### Action item
Copy down every line of the data that follows exactly. Omit the pictures.
_ _ _ _
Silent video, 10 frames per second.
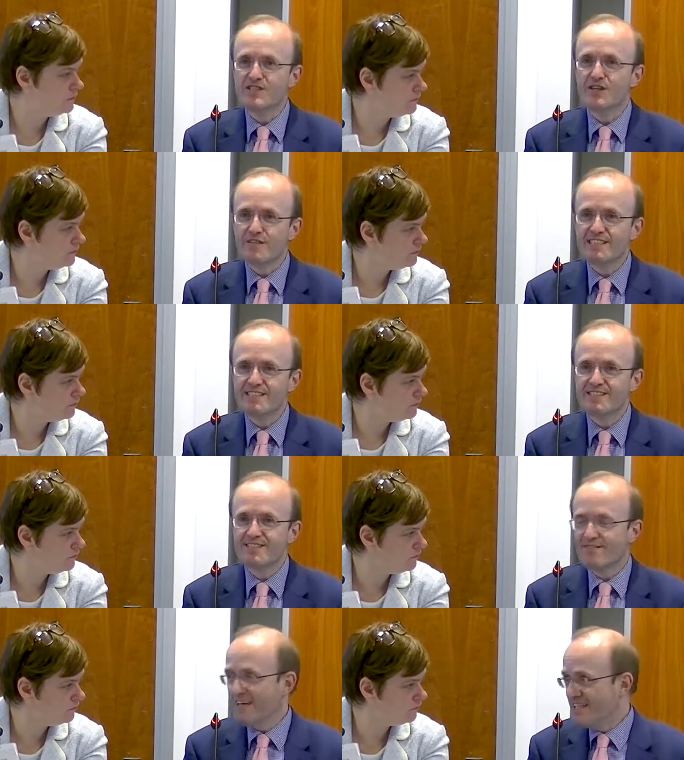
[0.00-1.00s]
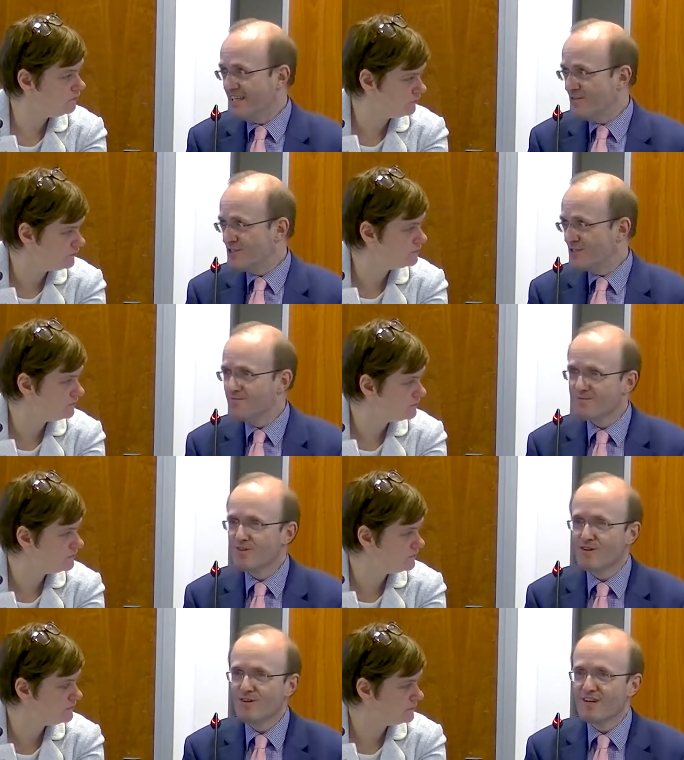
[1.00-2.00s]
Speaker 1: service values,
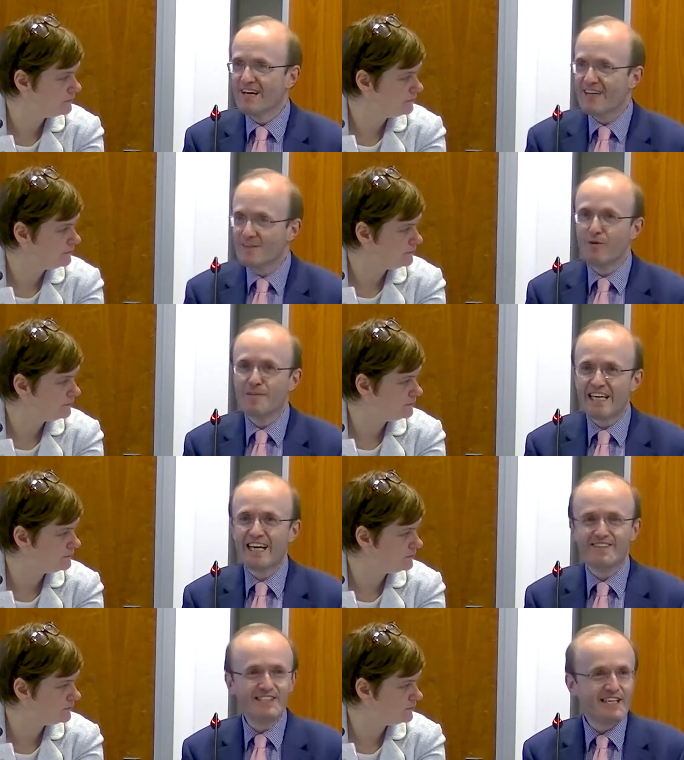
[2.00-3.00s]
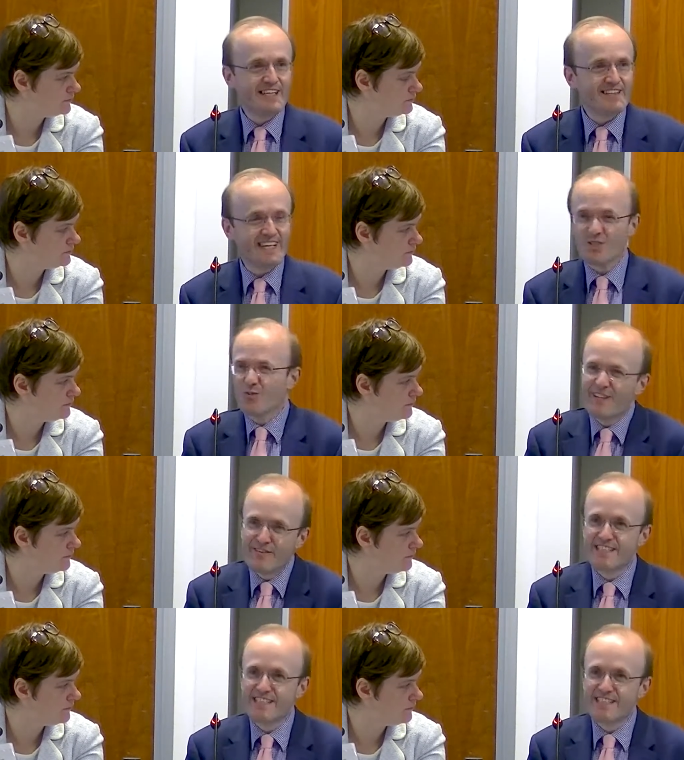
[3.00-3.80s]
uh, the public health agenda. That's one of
_ _ _ _
### Solution to this exercise
Silent video, 10 frames per second.
[0.00-1.00s]
[1.00-2.00s]
Speaker 1: service values,
[2.00-3.00s]
[3.00-3.80s]
uh, the public health agenda. That's one of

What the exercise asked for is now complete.